28 February 2013

On my mother


The before and after of my life lies on the day my mother died.  This is always hard to explain, the sentimental misunderstand the nature of this feeling, the more pragmatic dismiss you as having a taste for melodrama. But anyone who has lost someone very close when young will immediately empathise, indeed a silent kinship runs amongst us.  Suddenly you are in new and uncharted territory, banished from the world you knew except as memory. In this territory hours and days will go by and each will mark the slow receding of that singular event from the world you inhabit.

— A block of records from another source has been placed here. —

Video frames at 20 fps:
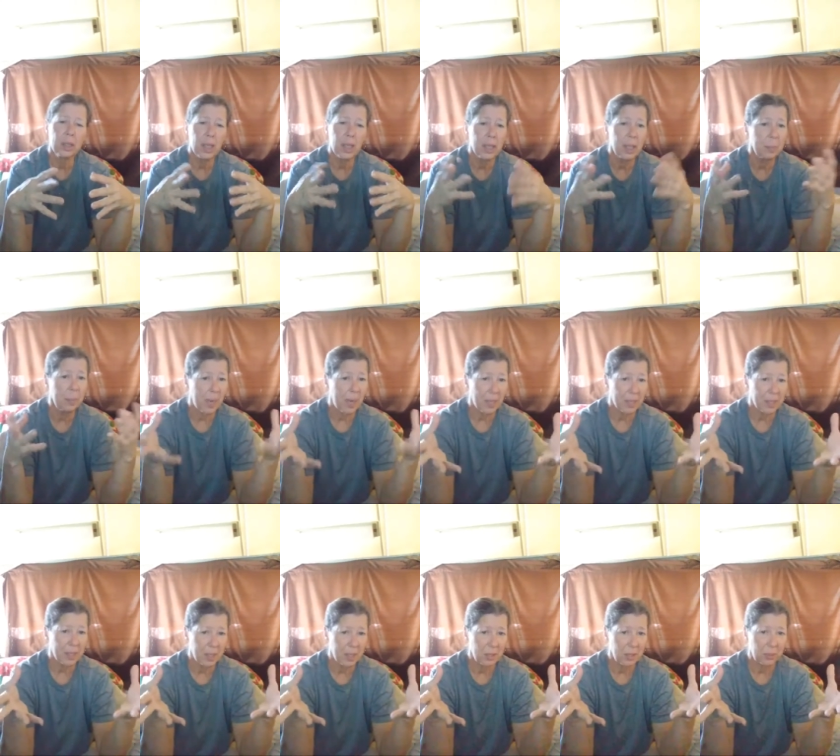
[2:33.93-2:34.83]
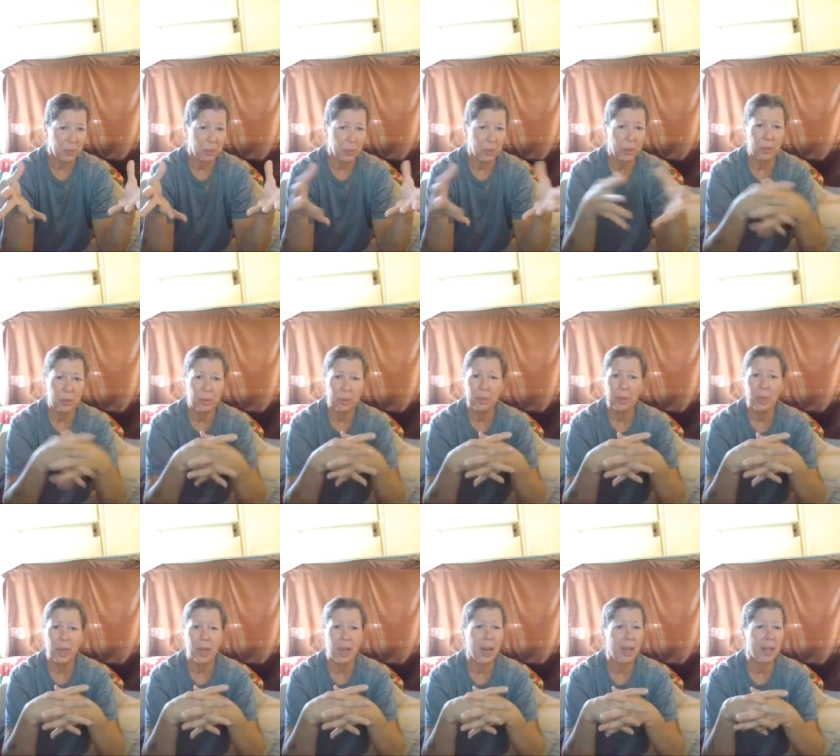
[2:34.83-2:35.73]
Young lady passing
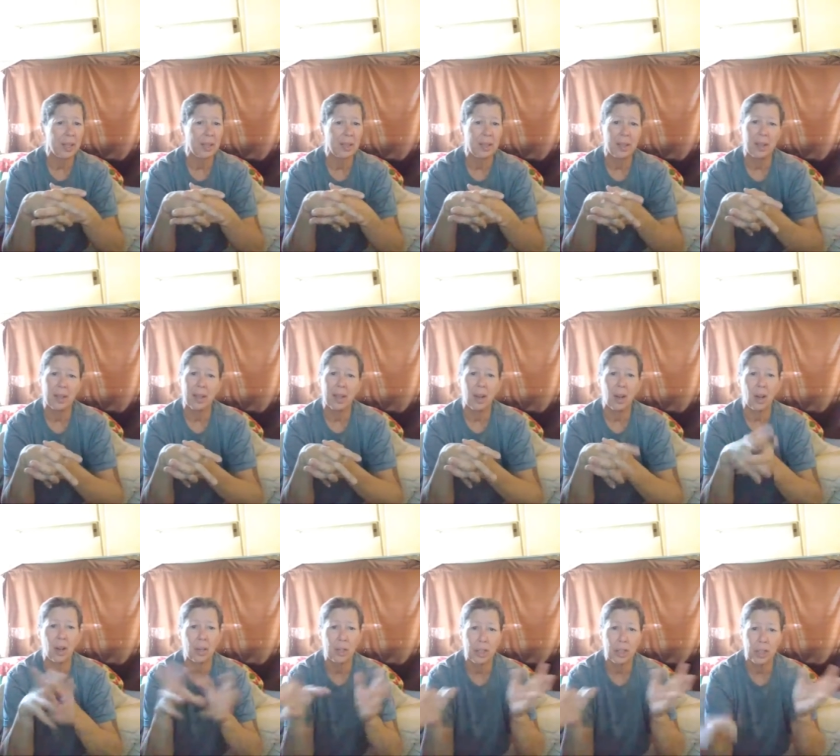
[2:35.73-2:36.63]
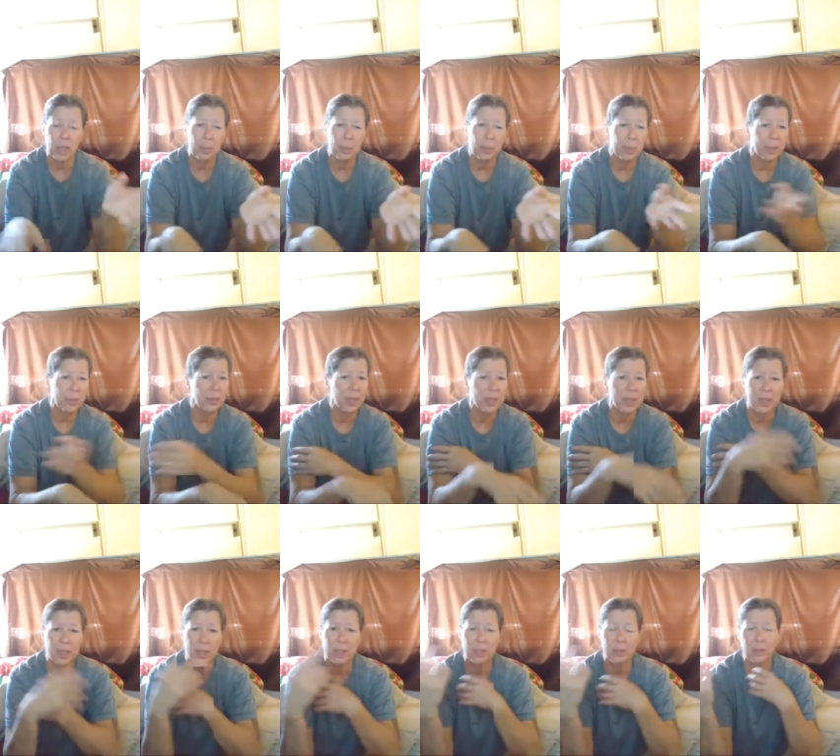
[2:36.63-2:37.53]
through had a hardship.
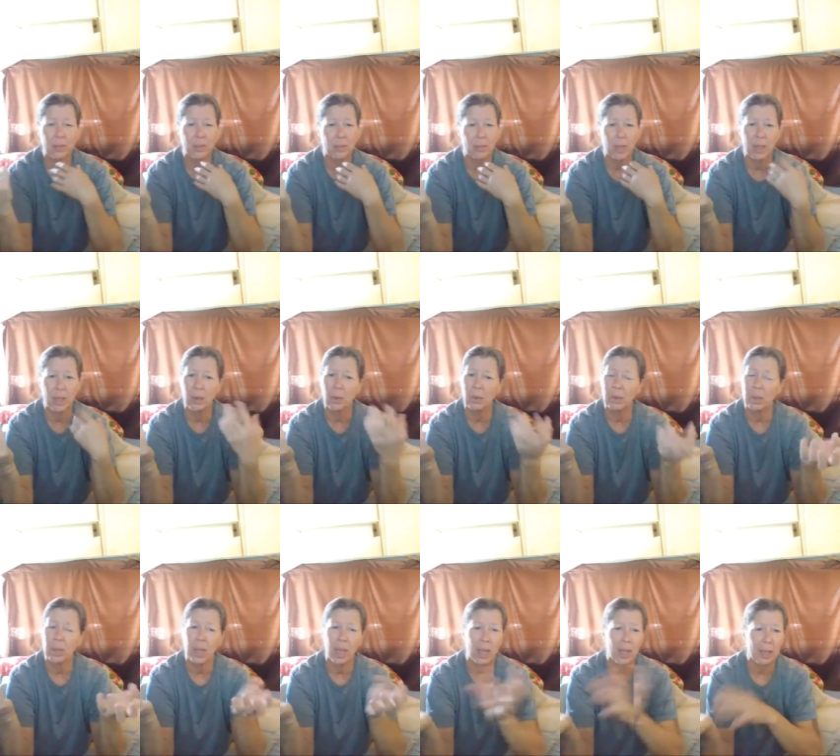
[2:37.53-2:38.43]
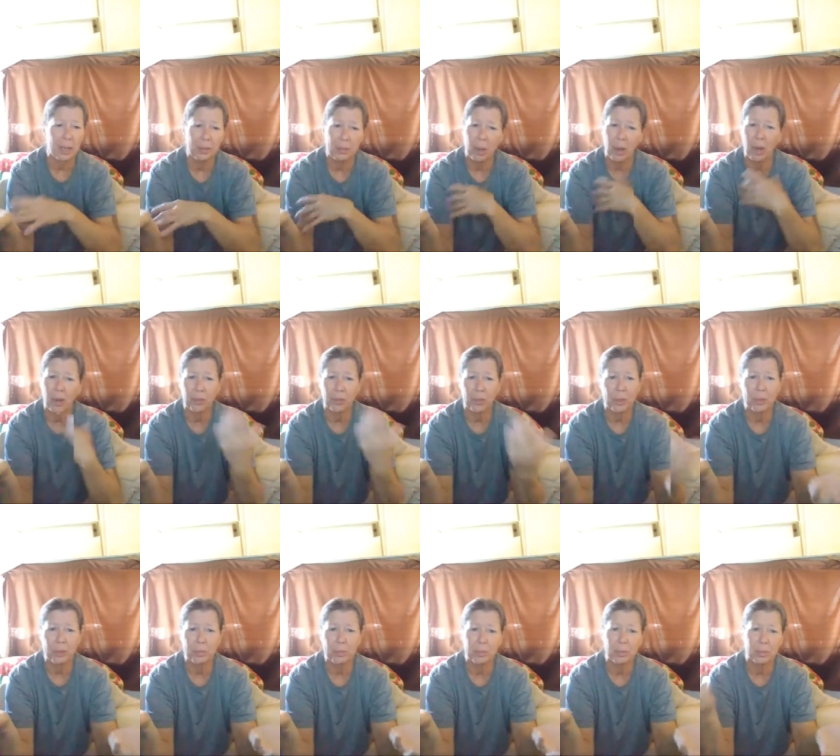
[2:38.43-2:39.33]
This guy
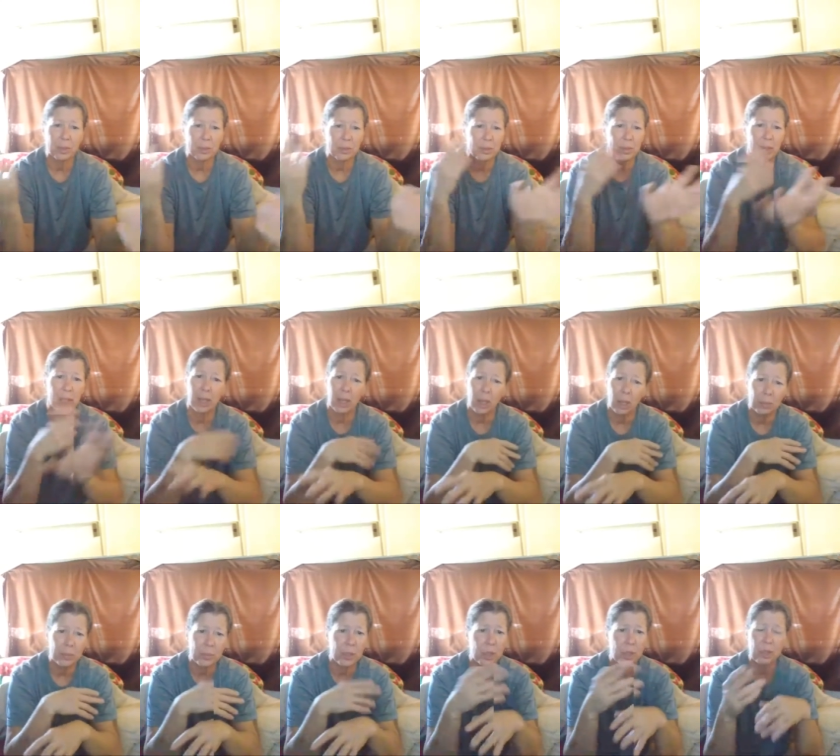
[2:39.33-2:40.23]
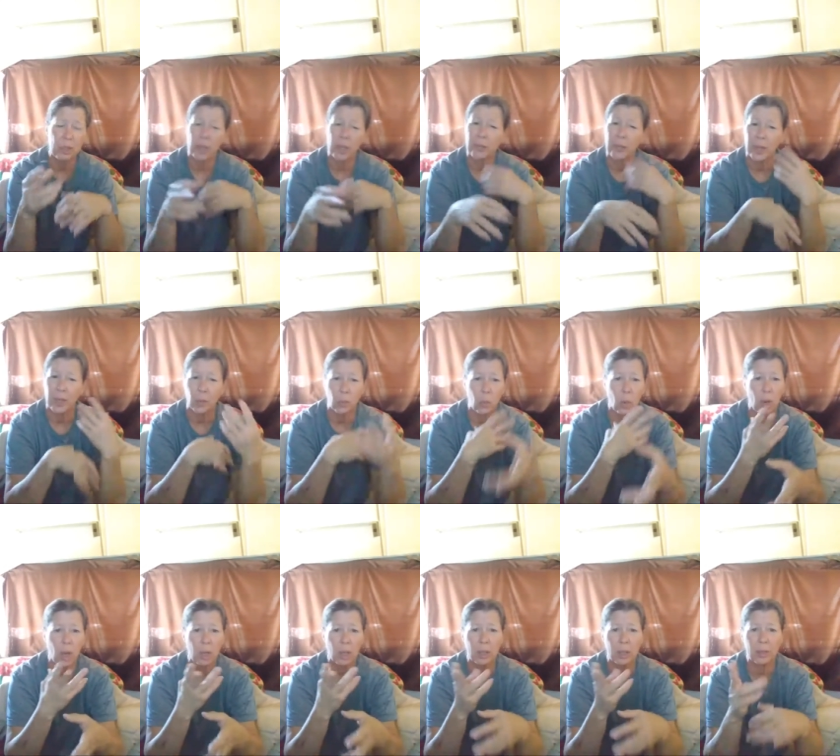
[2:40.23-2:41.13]
offered help. She's trying to find her
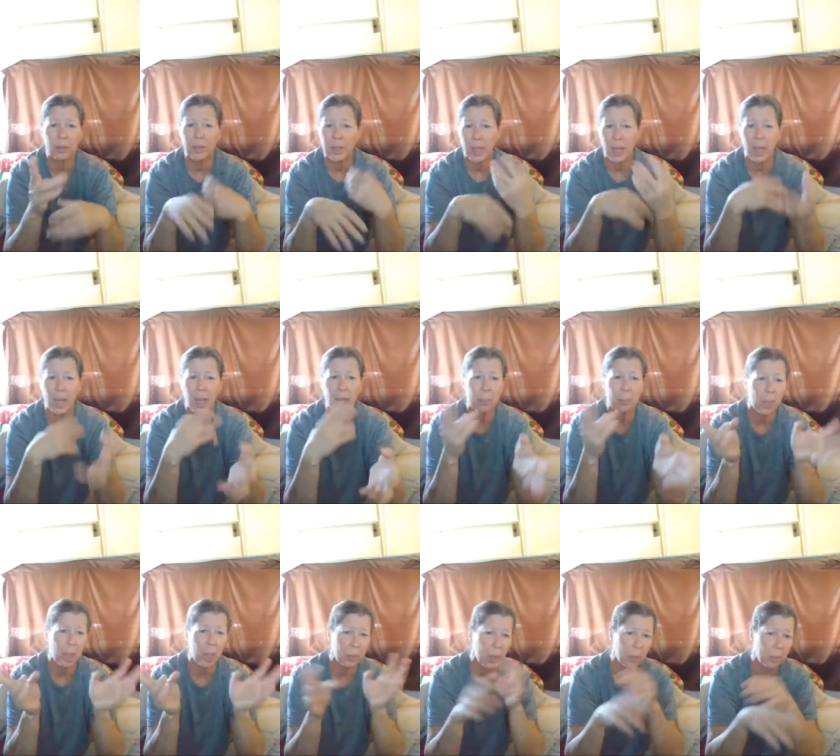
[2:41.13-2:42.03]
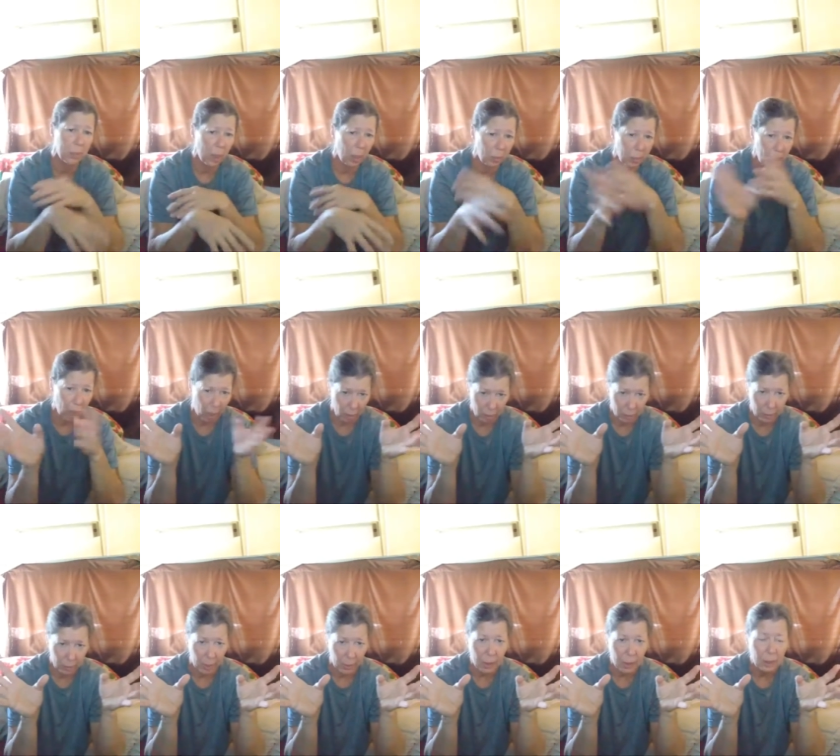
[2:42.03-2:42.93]
wallet, VA, blah, blah, blah, blah.
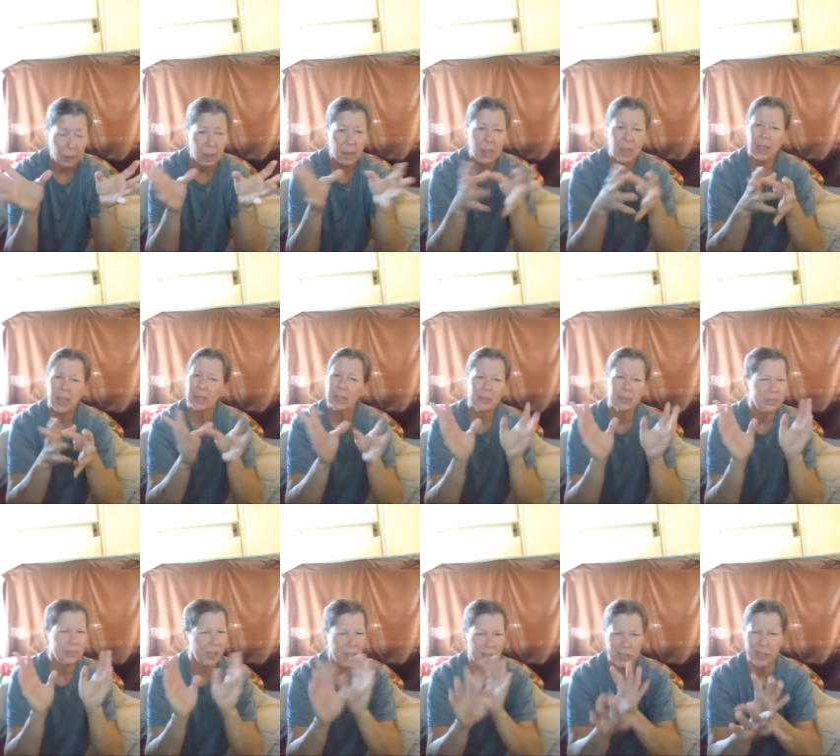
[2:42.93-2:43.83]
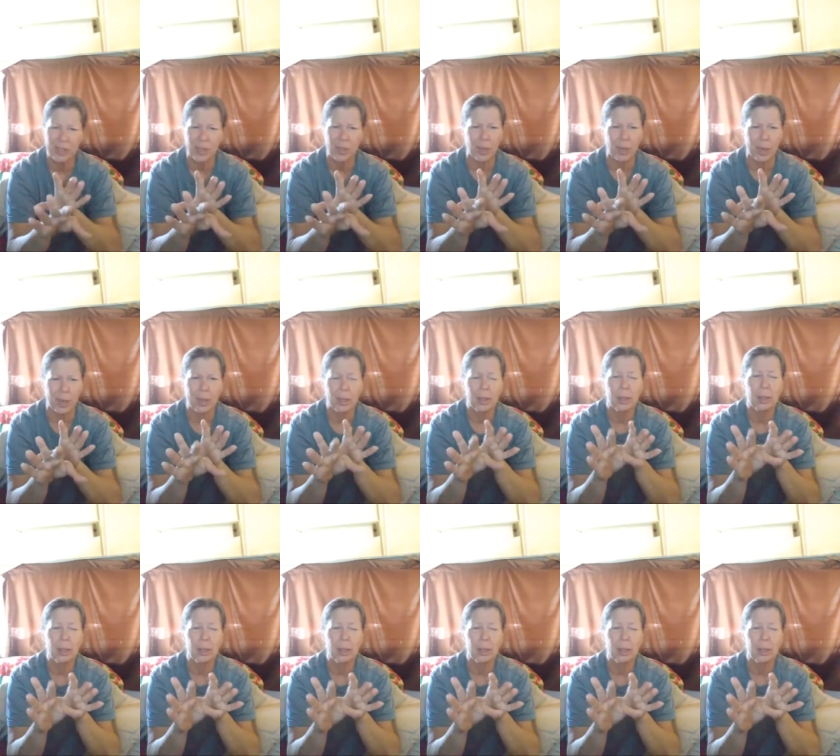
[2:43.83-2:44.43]
Okay? Long story.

It is twenty years since my mother died.  Just the other day I was astonished that she would have been 69 this year, by no means young but by no means an age in which death is inevitable.  In most ways my mother has faded from the life that surrounds me. There is hardly anything left of her in the places she inhabited, indeed it can be hard to say if anyone now remembers her very often apart from her children.  This is a natural outcome of the passing of time, every philosophy is at pains to tell you that oblivion stalks us from the moment we live. Still we hope for a little more and the now and then mention of my mother by people who knew her makes me happy, makes me feel she is still a little alive in this world.

Which is why I write this every year. To keep her a little alive. As the tiniest of flames but still there.

The photograph is of my mother in 1969, unusually in the fashions of the day.